Does XP have a built-in backup utility? Does it work well?

Or is it better to use a third-party backup utility? If so, any recommendations?

Thanks.


----------



## netconcepts (Jan 20, 2007)

davemayo said:


> I'm looking to backup up what's on our two home computers. I was thinking of buying another external hard drive (say a 1TB), and use that solely for backup.
> 
> Does XP have a built-in backup utility? Does it work well?
> 
> ...


An External HDD is a good option, I suggest a RAID-5 array, they are not too expensive and some are even expandable and wireless. You get three drives for redundancy. A single 1 TB drive is still a single point of failure.

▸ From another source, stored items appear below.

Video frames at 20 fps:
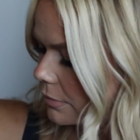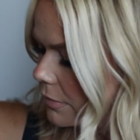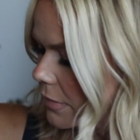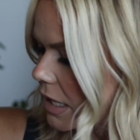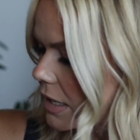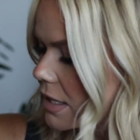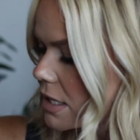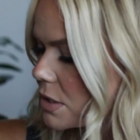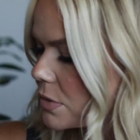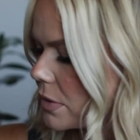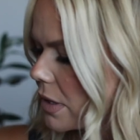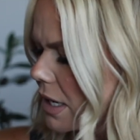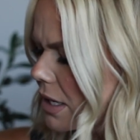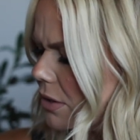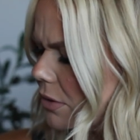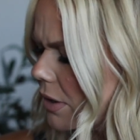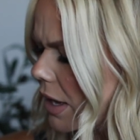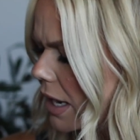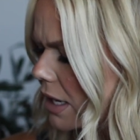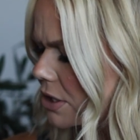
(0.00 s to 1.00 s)
This one I
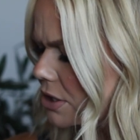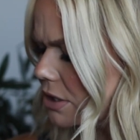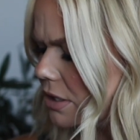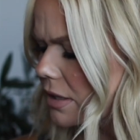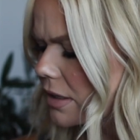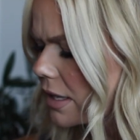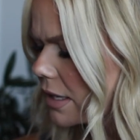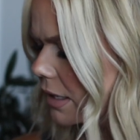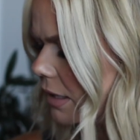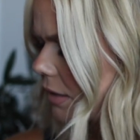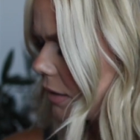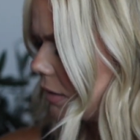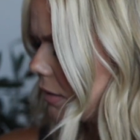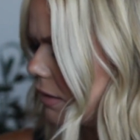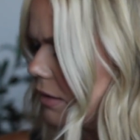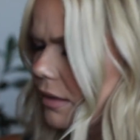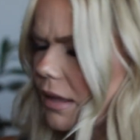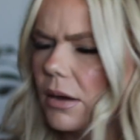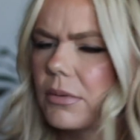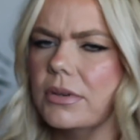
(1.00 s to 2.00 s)
don't actually think,
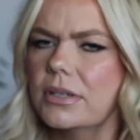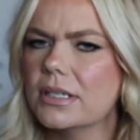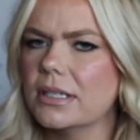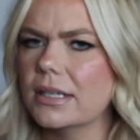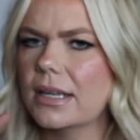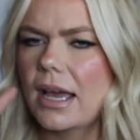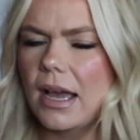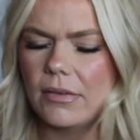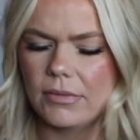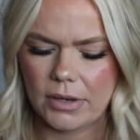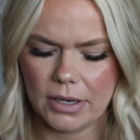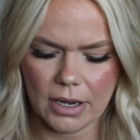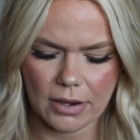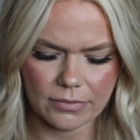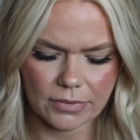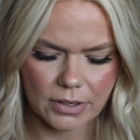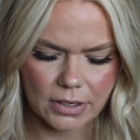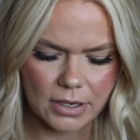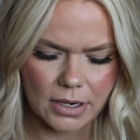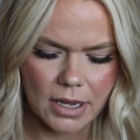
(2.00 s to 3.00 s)
that one didn't have a
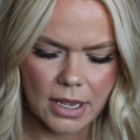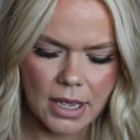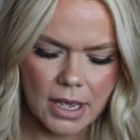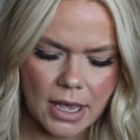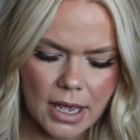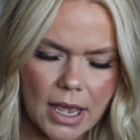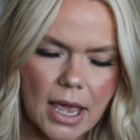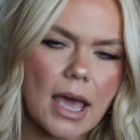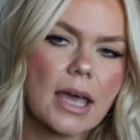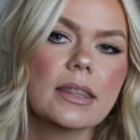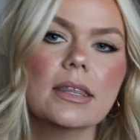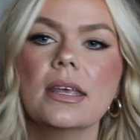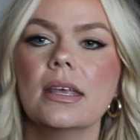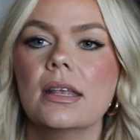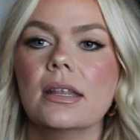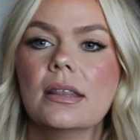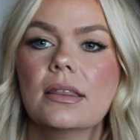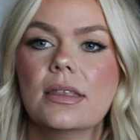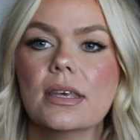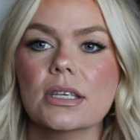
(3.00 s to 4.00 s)
cover. And
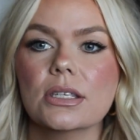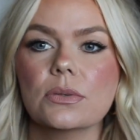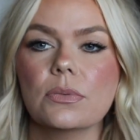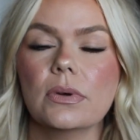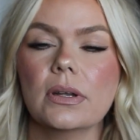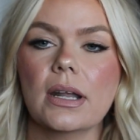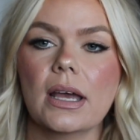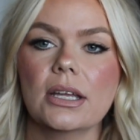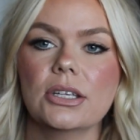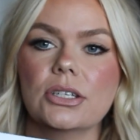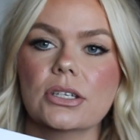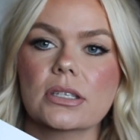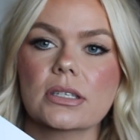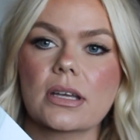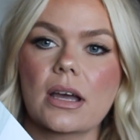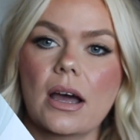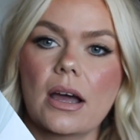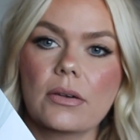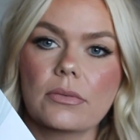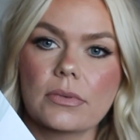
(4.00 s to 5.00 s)
then this one I just
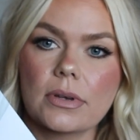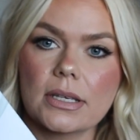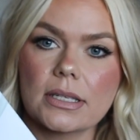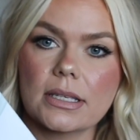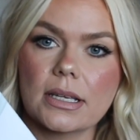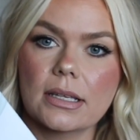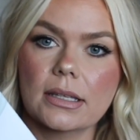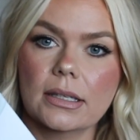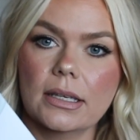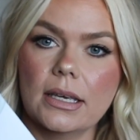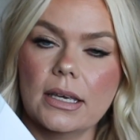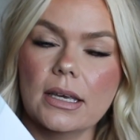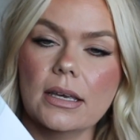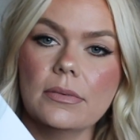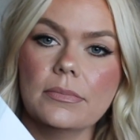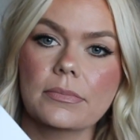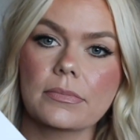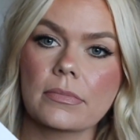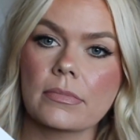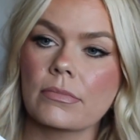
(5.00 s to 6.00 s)
got recently,
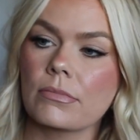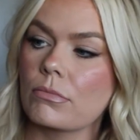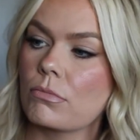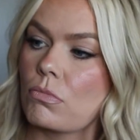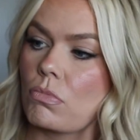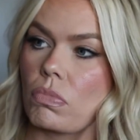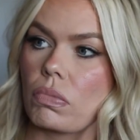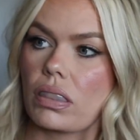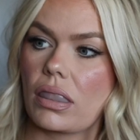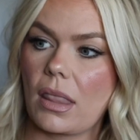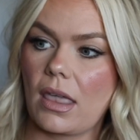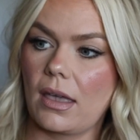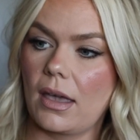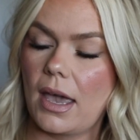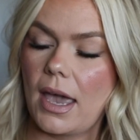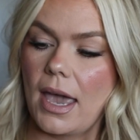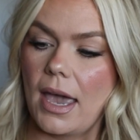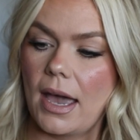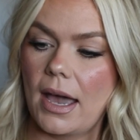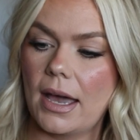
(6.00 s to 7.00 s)

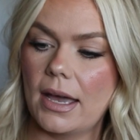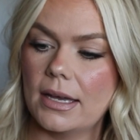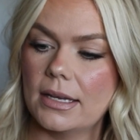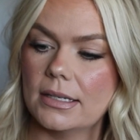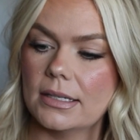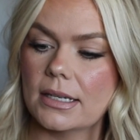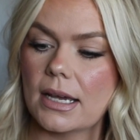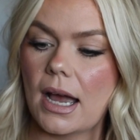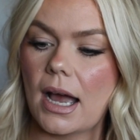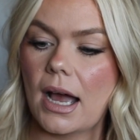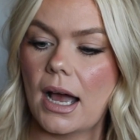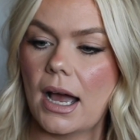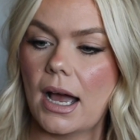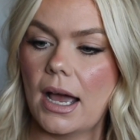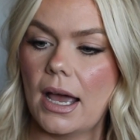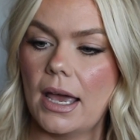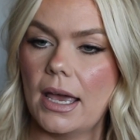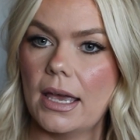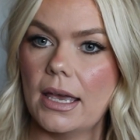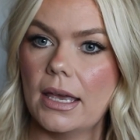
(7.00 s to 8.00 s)
and
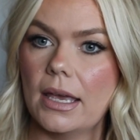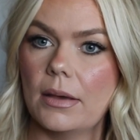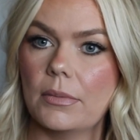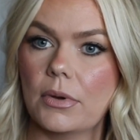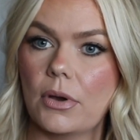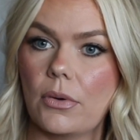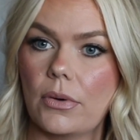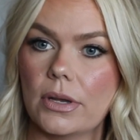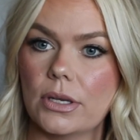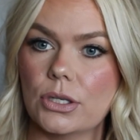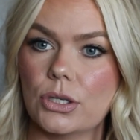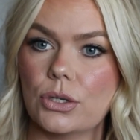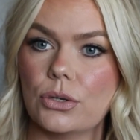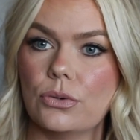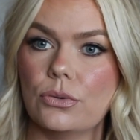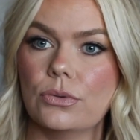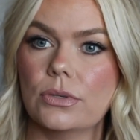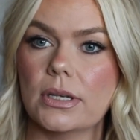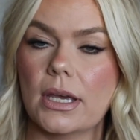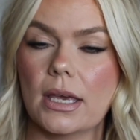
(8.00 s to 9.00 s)
I am going
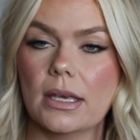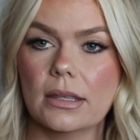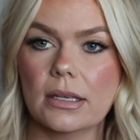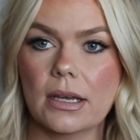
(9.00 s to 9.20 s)
to take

The built in Backup is just fine, you can even schedule it to run automatically, just have all of your applications shut down when it runs. It cannot open files that another program has in use, like e-mail.

Good luck.


----------



## Steve H (May 15, 2006)

Has anyone tried the online backup services such as carbonite.com? I'm thinking about going that route.


----------



## EXTACAMO (Apr 7, 2007)

I use Norton Ghost 12 with an external USB HD. Ghost has worked well for me. It has a set it and forget it feature where you can let the program manage your backups or if you are more computer savy you can take more control of how the program runs. You can make a bootable CD to access your stored HD images in case of a HD crash. It also comes in handy if you just want to upgrade your HD without doing a complete re-install of Window$. But like most Norton products its alittle pricey.


----------



## Stuart Sweet (Jun 19, 2006)

I use EMC Retrospect Express and an external HDD. It's pretty idiotproof. Yes a RAID would be an even better bet but it just wasn't in the budget.


----------



## dmspen (Dec 1, 2006)

If you are using XP Pro, you can write a backup batch file to execute at logoff. I did this and backed up my XP Pro machine (now dead) to a flash drive at every logoff. I suppose you could have it run at logon as well. 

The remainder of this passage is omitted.